» **Task goal**:
A picture-free, exact transcript of the entries below is required.

» **Input**:
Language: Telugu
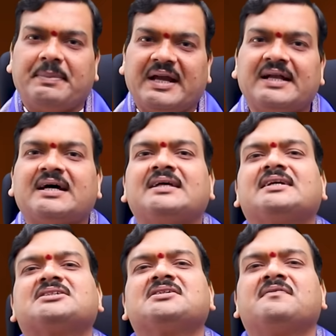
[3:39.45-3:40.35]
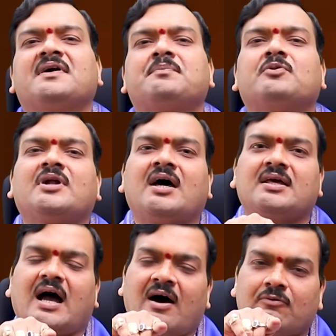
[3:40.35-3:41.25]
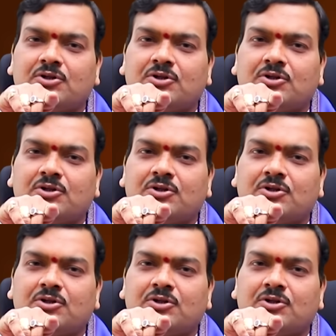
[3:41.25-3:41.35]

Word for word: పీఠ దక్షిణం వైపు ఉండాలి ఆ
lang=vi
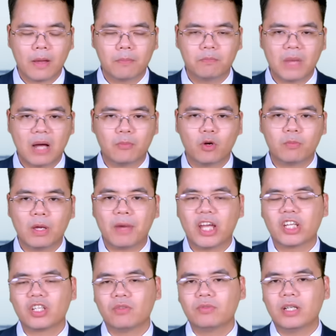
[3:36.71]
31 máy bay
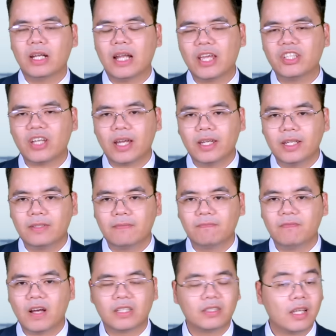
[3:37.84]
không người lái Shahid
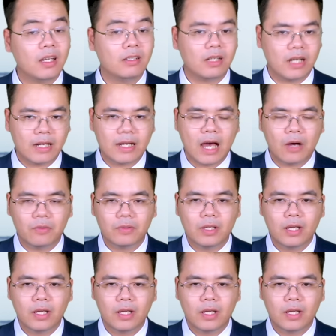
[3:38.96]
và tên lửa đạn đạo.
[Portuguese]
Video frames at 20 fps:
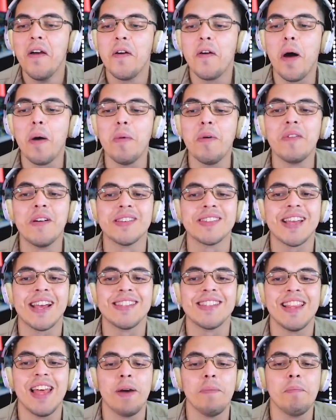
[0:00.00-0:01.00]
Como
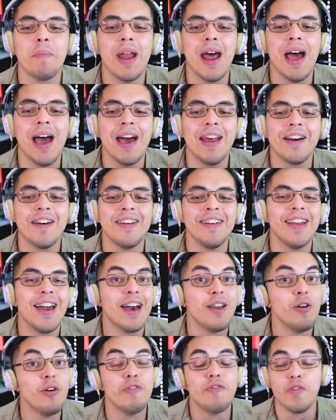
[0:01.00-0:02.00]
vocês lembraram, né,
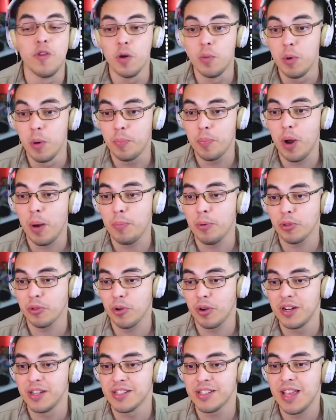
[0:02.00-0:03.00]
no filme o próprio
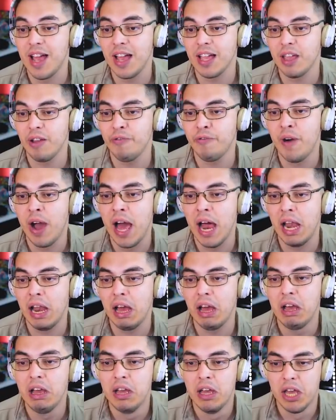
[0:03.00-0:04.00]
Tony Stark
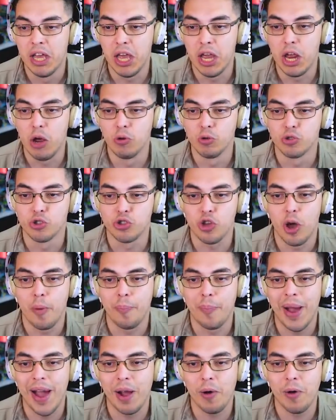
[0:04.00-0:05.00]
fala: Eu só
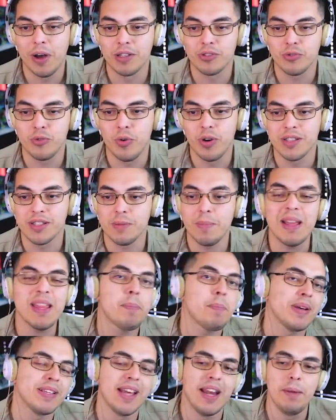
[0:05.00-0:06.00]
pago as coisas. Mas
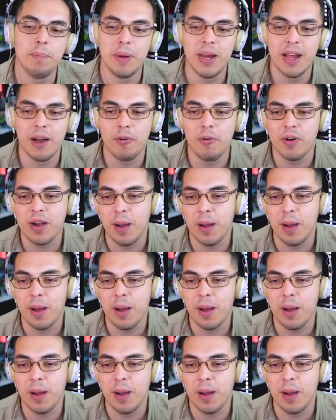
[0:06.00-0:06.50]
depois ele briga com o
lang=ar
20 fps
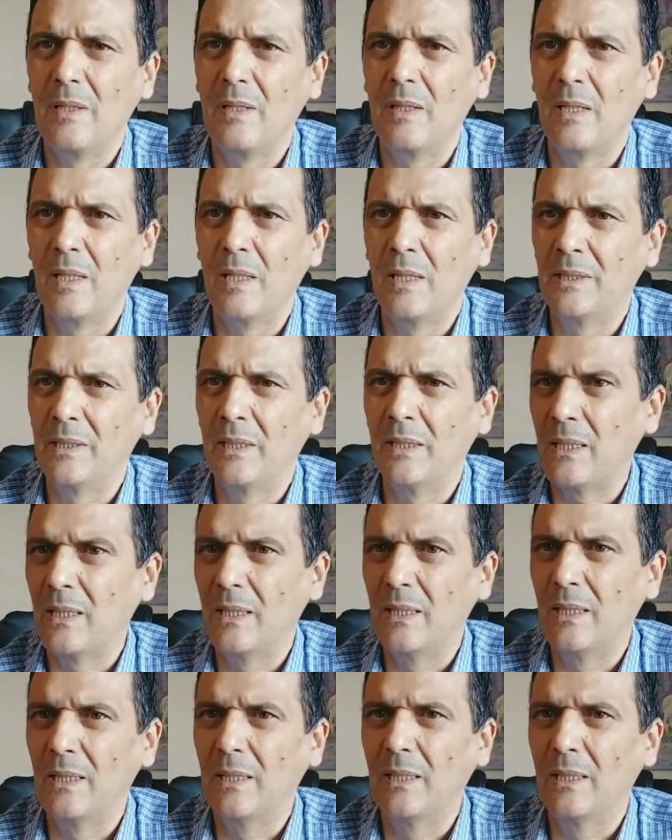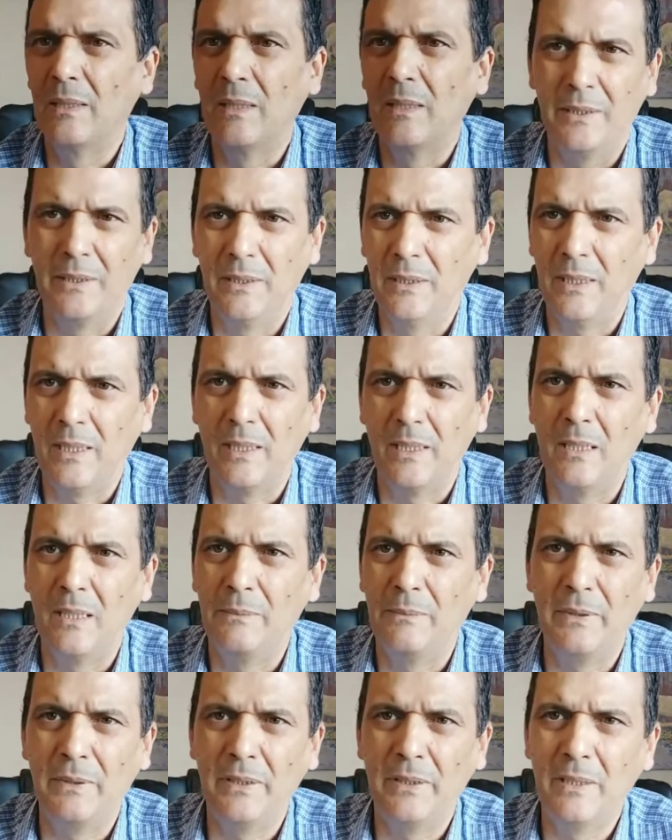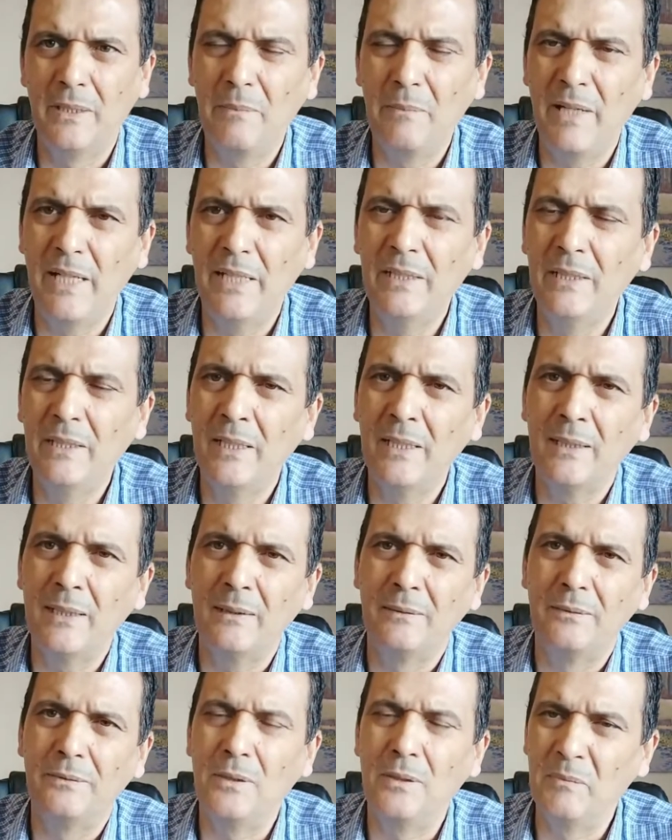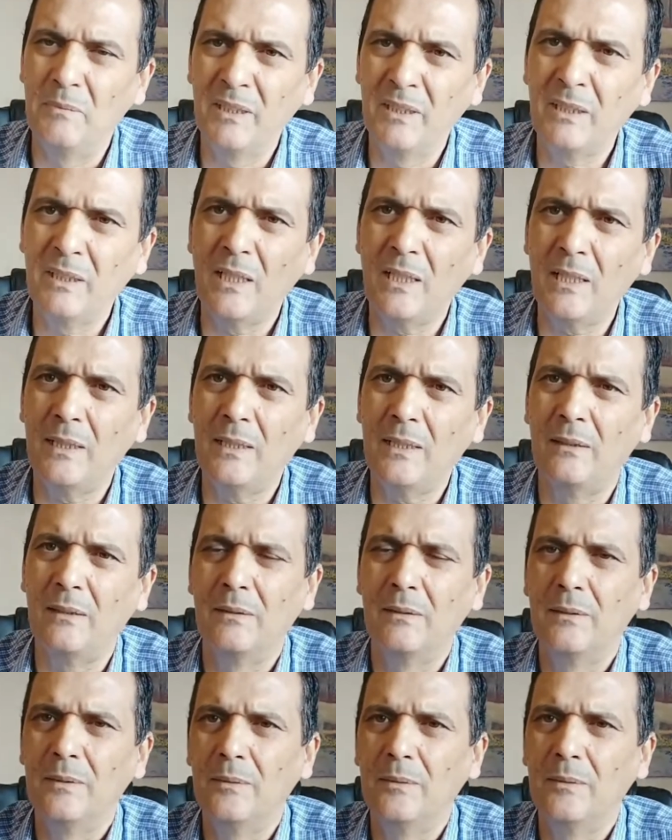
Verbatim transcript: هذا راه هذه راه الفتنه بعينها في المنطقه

» **Answer section**:
Language: Telugu
[3:39.45-3:40.35]
[3:40.35-3:41.25]
[3:41.25-3:41.35]

Word for word: పీఠ దక్షిణం వైపు ఉండాలి ఆ
lang=vi
[3:36.71]
31 máy bay
[3:37.84]
không người lái Shahid
[3:38.96]
và tên lửa đạn đạo.
[Portuguese]
Video frames at 20 fps:
[0:00.00-0:01.00]
Como
[0:01.00-0:02.00]
vocês lembraram, né,
[0:02.00-0:03.00]
no filme o próprio
[0:03.00-0:04.00]
Tony Stark
[0:04.00-0:05.00]
fala: Eu só
[0:05.00-0:06.00]
pago as coisas. Mas
[0:06.00-0:06.50]
depois ele briga com o
lang=ar
20 fps
Verbatim transcript: هذا راه هذه راه الفتنه بعينها في المنطقه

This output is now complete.